Abstract:
Rotary shears for dividing sheet steel strips for sheet steel panels into several bands including a machine frame, two blade shafts rotatably mounted in a machine frame at an adjustable distance apart and at least one of which is driven, roller blades which can be positioned axially on the blade shafts, a manipulator which can slide on the machine frame parallel to the blade shafts and which positions the roller blades axially on the blade shafts and releasable clamps for clamping the roller blades on the blade shafts in predetermined positions. All roller blades can be positioned on the blade shafts individually and independently of each other by the manipulator and can be clamped on the blade shafts individually and independently of each other by the clamps.

Description:
FIELD OF THE INVENTION 
     The invention relates to rotary shears for dividing sheet metal bands or sheet metal panels into several strips. 
     BACKGROUND OF THE INVENTION 
     In known rotary shears of this type (leaflet of the Fagor company from &#34;MM Maschinenmarkt&#34;, No. 29/1989), each blade shaft is surrounded by a sleeve, on which the roller blades are axially positionable. The sleeve can be expanded due to hydraulic medium introduced between the blade shaft and the sleeve and this causes the roller blades to be clamped on the blade shaft. This has the disadvantage that all the roller blades are always either clamped on the blade shaft or displaceable thereon when unclamped. It must therefore be feared, in particular, that when a roller blade is positioned, it will alter its position again, for example due to vibrations of the machine, so that, finally, exact distances between the roller blades cannot be set. Moreover, the manipulator of the known rotary shears is designed such that the roller blades of the lower blade shaft can be adjusted only by taking along the roller blades on the upper blade shaft and the manipulator, when the roller blades on the upper blade shaft are to be adjusted individually, must perform a lifting movement in order to get free of the roller blades of the lower blade shaft. This means that the positioning of the roller blades on their blade shafts is time-consuming and complicated. 
     SUMMARY OF THE INVENTION 
     The object of the invention is to improve rotary shears of the generic type such that the positioning of the roller blades on their blade shafts can be carried out quickly and simply by the manipulator and the roller blades can no longer leave the positions they have taken up as long as additional roller blades are being adjusted on the blade shaft. 
    
    
     BRIEF DESCRIPTION OF THE DRAWINGS 
     The following description of preferred embodiments of the invention serves to explain the invention in greater detail in conjunction with the attached drawings.

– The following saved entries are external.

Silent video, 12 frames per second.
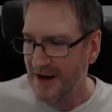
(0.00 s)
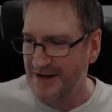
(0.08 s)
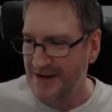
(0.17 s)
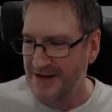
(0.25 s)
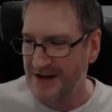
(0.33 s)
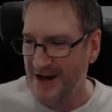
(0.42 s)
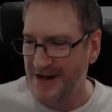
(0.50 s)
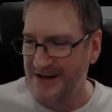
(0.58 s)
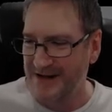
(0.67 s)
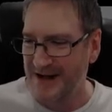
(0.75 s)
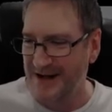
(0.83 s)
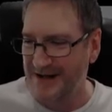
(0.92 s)
You hate those
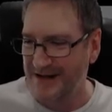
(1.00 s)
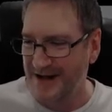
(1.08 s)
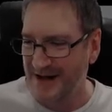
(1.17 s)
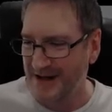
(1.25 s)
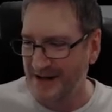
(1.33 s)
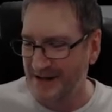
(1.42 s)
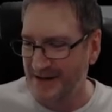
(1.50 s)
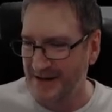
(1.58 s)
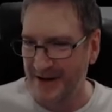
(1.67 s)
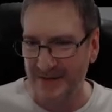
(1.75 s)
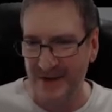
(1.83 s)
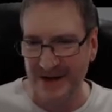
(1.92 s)
kinds of scenes, uh,
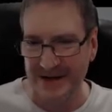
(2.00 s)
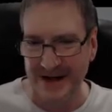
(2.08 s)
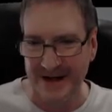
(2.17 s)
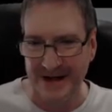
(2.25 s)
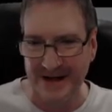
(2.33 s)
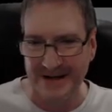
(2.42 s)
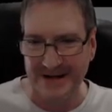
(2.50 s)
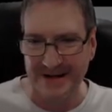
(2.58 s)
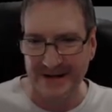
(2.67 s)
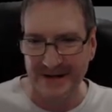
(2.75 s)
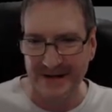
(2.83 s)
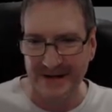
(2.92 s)
Legmog
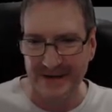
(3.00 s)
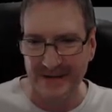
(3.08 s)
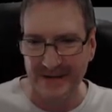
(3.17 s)
says.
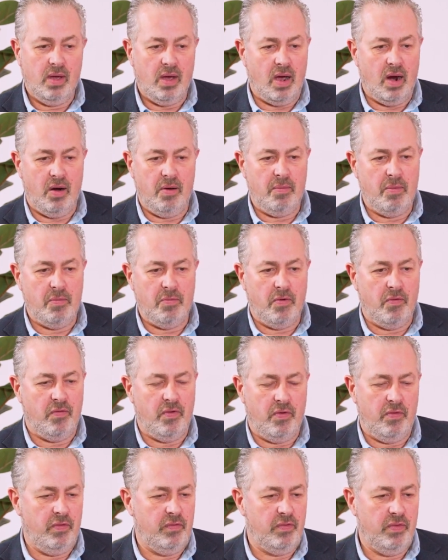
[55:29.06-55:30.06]
I remember
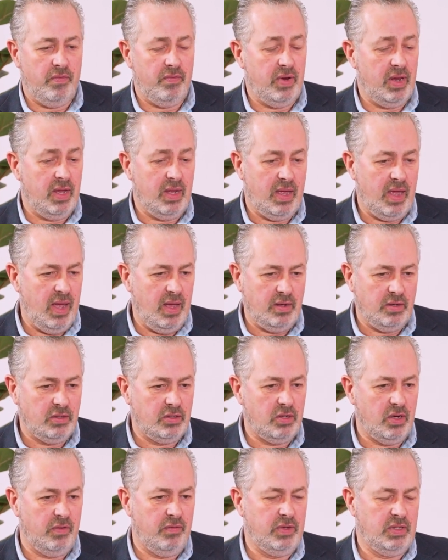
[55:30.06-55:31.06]
very vividly, again,
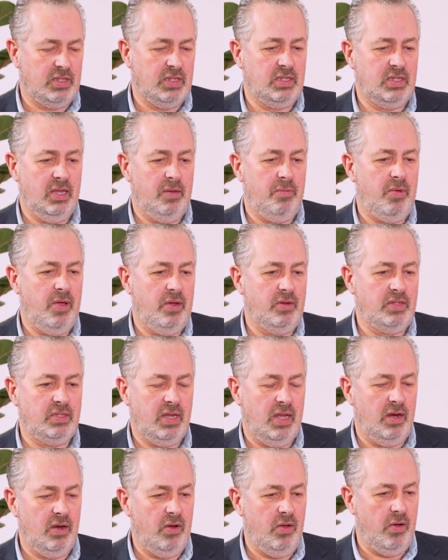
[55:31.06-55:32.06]
sort of as a CPO,
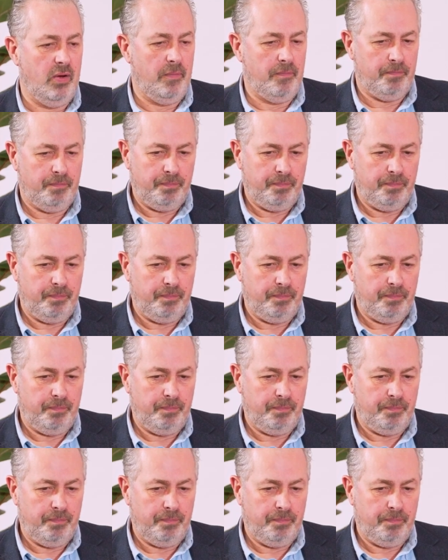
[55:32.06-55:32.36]
saying, look,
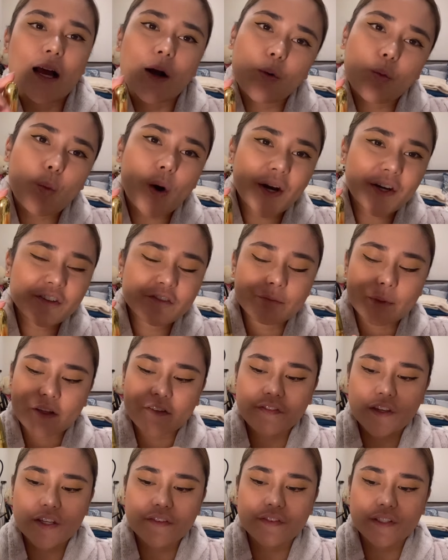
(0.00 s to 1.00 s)
one of my
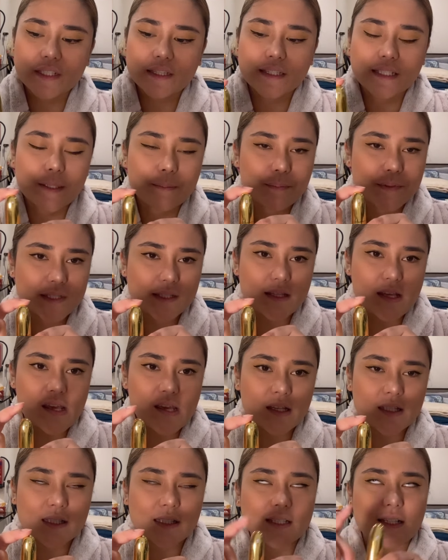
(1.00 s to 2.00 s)
favorite
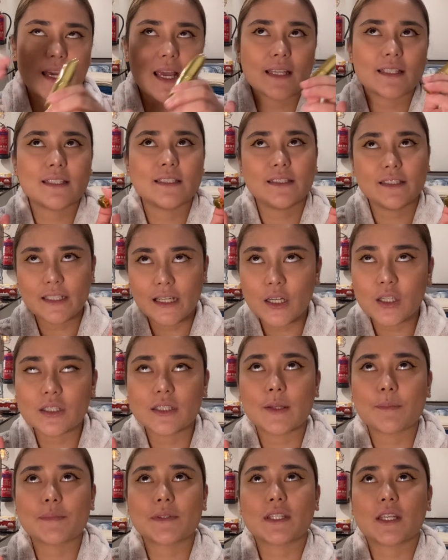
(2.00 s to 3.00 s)
lipsticks, kahit hindi ako
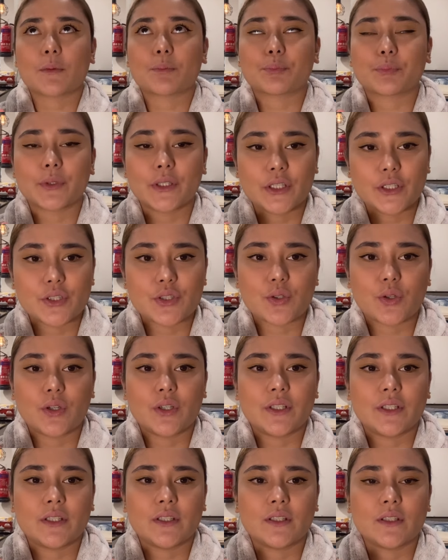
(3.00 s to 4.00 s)
lipstick
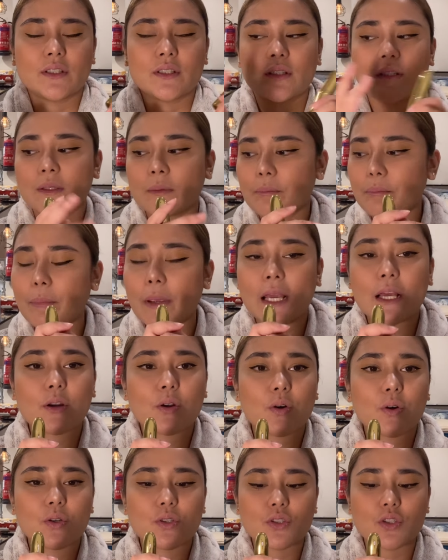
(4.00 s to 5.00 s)
person,
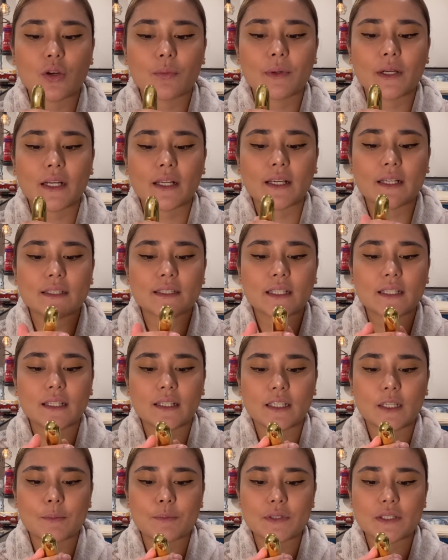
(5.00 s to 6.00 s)
pero sobrang ganda
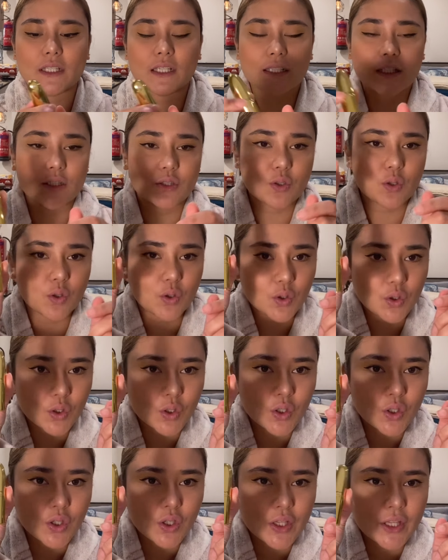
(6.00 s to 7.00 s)
ng lipstick na to.
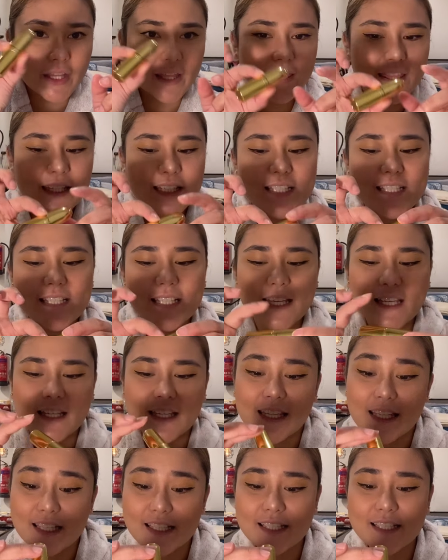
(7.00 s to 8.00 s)
This
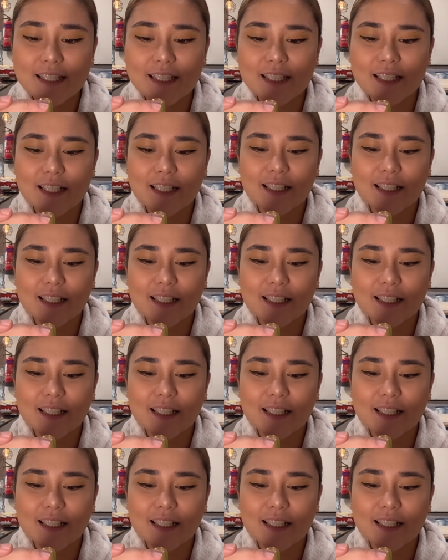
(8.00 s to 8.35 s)
is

In the drawings, 
     FIG. 1 is a schematic front view of rotary shears; 
     FIG. 2 is a sectional view along line 2--2 in FIG. 1; 
     FIG. 3 is a sectional view along line 3--3 in FIG. 1; 
     FIG. 4 is a schematic plan view of a manipulator with associated roller blade according to line 4--4 in FIG. 1; 
     FIG. 5 is an axial sectional view of a mechanical roller blade clamping means; 
     FIG. 6 is an axial sectional view of a hydraulic roller blade clamping means; 
     FIG. 7 is a front view of the clamping means of FIG. 6; 
     FIG. 8 shows a preferred roller blade arrangement and 
     FIG. 9 shows a different, preferred roller blade arrangement. 
    
    
     DESCRIPTION OF THE PREFERRED EMBODIMENT 
     The rotary shears 1 illustrated schematically in FIG. 1 comprise a machine frame 2 with two blade shafts 5, 6 rotatably mounted in stands 3, 4 of this frame. The blade shafts are adjustable relative to one another in a manner to be described so that the distance between them can be set. The (in FIG. 1) lower blade shaft 6 is drivable directly via a drive pulley 7 in the known manner by a motor (not illustrated) which is mounted in the machine frame 2. 
     As shown in FIG. 2, gear wheels 8 and 9 are seated in the region of the stand 3 on the blade shafts 5 and 6, respectively. These wheels are connected in the manner of gears by additional gear wheels 11, 12 mounted on the stand 3 such that when the lower blade shaft 6 is driven via the drive pulley 7 the upper blade shaft 5 is taken along in the opposite direction of rotation. As also shown in FIG. 2, the upper blade shaft 5 is vertically displaceable in the stand 3 by means of a carriage 13 so that the relative distance to the lower blade shaft 6 can be adjusted. The same applies for the stand 4, in which the upper blade shaft 5 is also mounted for adjustment by means of a carriage. The displacement of the upper blade shaft 5 by the specified carriages 13 is so slight that the gear wheels 8, 11 do not become disengaged and therefore can always drive both blade shafts 5 and 6. 
     Roller blades 14 are arranged on the blade shafts 5 and 6 and these rotate together with the blade shafts. The roller blades can be positioned and clamped in a manner still to be described on the blade shafts 5, 6 in a desired manner. Since the roller blades of one blade shaft are very closely adjacent to those of the other blade shaft in their end position, the two blade shafts 5 and 6 are moved away from one another in the described manner during the positioning of the roller blades on their blade shafts. Once positioning has finished, the two blade shafts 5, 6 are brought closer together again. 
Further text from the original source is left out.